Hi Druiders,
I'm trying to index large amount of data in S3 buckets. There are about 3000 files generated every day for the last 1 year.
We do not want to set up batch ingestion using EMR cluster. So I have defined an index task to load up these files. The IO Config uses static-s3 firehose as below.
The task seem to complete successfully however there are no dimensions indexed based on the task logs.

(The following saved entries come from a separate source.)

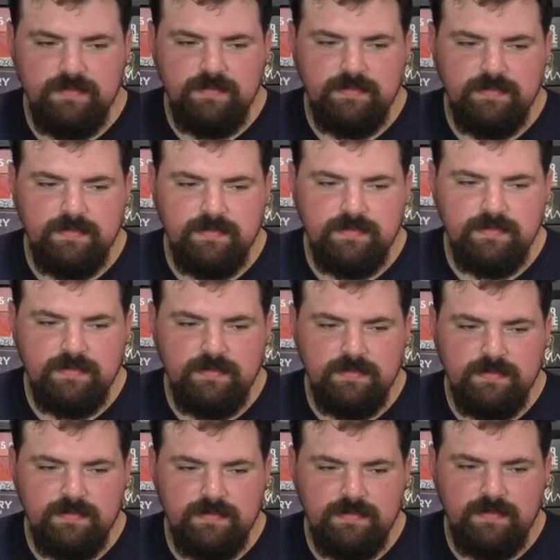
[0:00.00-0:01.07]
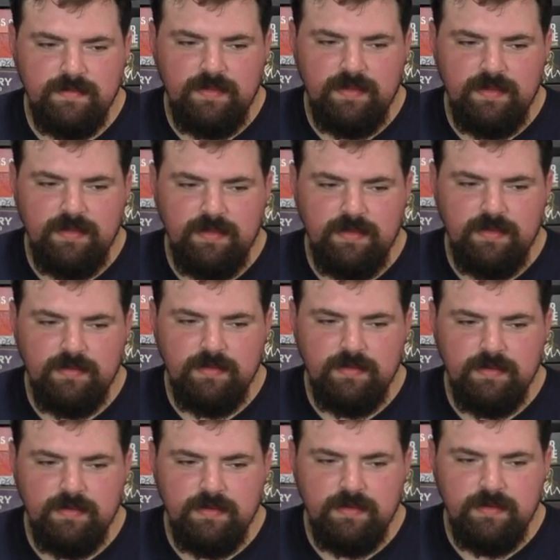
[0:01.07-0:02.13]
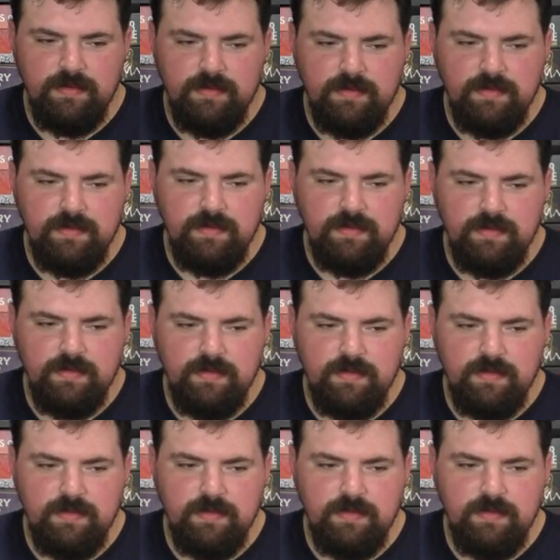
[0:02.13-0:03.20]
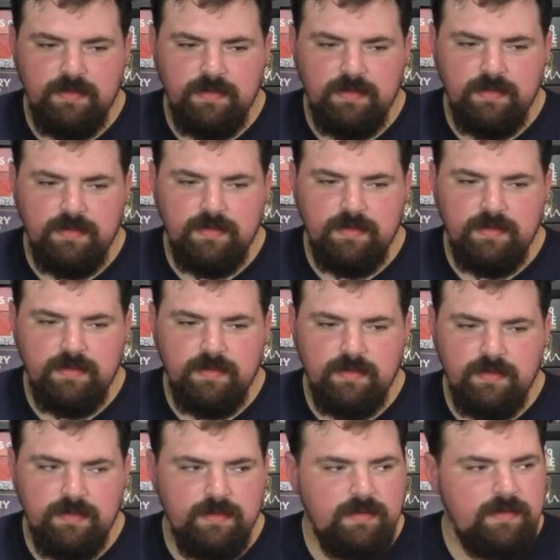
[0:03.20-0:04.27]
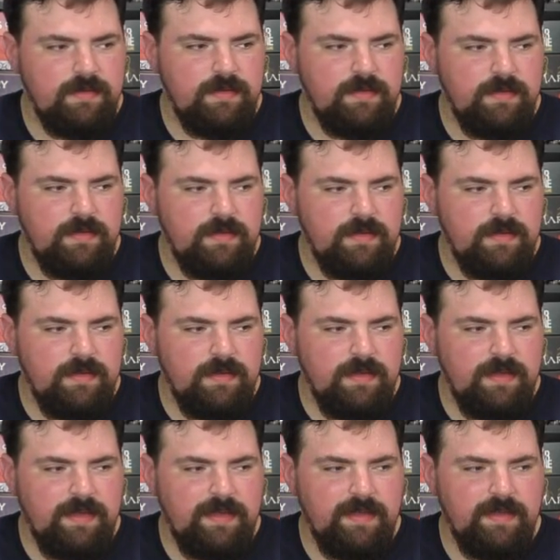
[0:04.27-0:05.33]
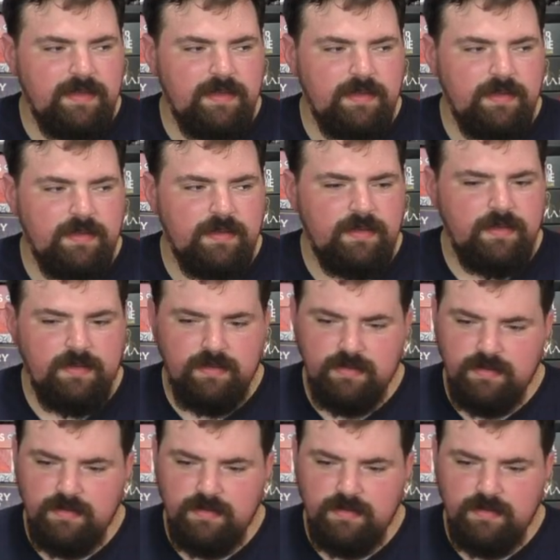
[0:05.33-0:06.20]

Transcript: (not speaking)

I'm wondering if the wild card works?
“ioConfig” : {
“type” : “index”,
“firehose” : {
“type” : “static-s3”,
“prefixes”: [“s3:///2018/05/07/*.gz”]
},
“appendToExisting” : false
},
“tuningConfig” : {
“type” : “index”,
“targetPartitionSize” : 5000000,
“maxRowsInMemory” : 25000,
“forceExtendableShardSpecs” : true
}
``
Secondly, I tried without the wildcard and just with the directory as below. It seemed to load up all the files under the directory however failed with an OOM: (heap space). The middle manager is configured with 64M heap. The peons are made to run with 2G Heap and 1.5G MaxDirectMemoryBuffers. The granularity spec has DAY for segments and Hour for query...
“firehose” : {
“type” : “static-s3”,
“prefixes”: [“s3:///2018/05/07/”]
},
``
Thirdly, I changed the segment granularity to hour and query granularity to minute thinking that this would reduce the heap footprint. However that failed with Heap space as well.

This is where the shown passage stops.